The amino acid composition of a peptide determines its physical properties (solubility, stability, half-life) and its biological activity (which receptors it binds, how strongly, and what cellular responses it triggers). Understanding amino acid properties helps you predict peptide behavior, understand why certain peptides need specific storage conditions, and interpret research literature more effectively.
What are non-standard amino acids in peptide synthesis?
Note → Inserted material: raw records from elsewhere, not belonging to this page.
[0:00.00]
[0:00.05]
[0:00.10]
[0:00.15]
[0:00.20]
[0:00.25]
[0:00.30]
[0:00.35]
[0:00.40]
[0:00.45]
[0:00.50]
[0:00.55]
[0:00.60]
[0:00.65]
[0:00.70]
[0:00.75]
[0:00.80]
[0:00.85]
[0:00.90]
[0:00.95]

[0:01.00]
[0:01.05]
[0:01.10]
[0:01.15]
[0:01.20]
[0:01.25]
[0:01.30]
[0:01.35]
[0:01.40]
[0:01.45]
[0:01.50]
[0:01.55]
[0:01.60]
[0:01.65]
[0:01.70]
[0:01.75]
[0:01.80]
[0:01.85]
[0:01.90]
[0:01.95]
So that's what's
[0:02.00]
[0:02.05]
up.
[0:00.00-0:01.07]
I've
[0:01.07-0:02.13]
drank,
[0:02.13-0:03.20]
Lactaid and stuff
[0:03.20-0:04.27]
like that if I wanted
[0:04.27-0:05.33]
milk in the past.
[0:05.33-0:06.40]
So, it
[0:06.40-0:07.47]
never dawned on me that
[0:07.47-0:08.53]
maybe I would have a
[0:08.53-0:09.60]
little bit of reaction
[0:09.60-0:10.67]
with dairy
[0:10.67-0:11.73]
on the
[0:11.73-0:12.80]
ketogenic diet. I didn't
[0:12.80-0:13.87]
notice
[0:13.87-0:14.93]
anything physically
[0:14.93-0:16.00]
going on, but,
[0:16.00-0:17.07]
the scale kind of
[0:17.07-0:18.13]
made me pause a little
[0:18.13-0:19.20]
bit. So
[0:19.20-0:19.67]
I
Non-standard amino acids are modified or synthetic amino acids not found in the standard 20. They are used in peptide design to improve stability (resistance to enzymatic degradation), enhance receptor binding, or add specific chemical functionalities. Examples include D-amino acids (mirror images of natural L-forms), norleucine, and various methylated or fluorinated amino acids. Many research peptides incorporate non-standard amino acids.
How many amino acids are in a typical research peptide?
Most research peptides contain between 5 and 40 amino acids. BPC-157 has 15 amino acids, semaglutide has 31 amino acids (modified GLP-1), and TB-500 is a fragment of 43 amino acids from thymosin beta-4. Shorter peptides (under 10 amino acids) tend to have shorter half-lives but may be easier to synthesize at high purity.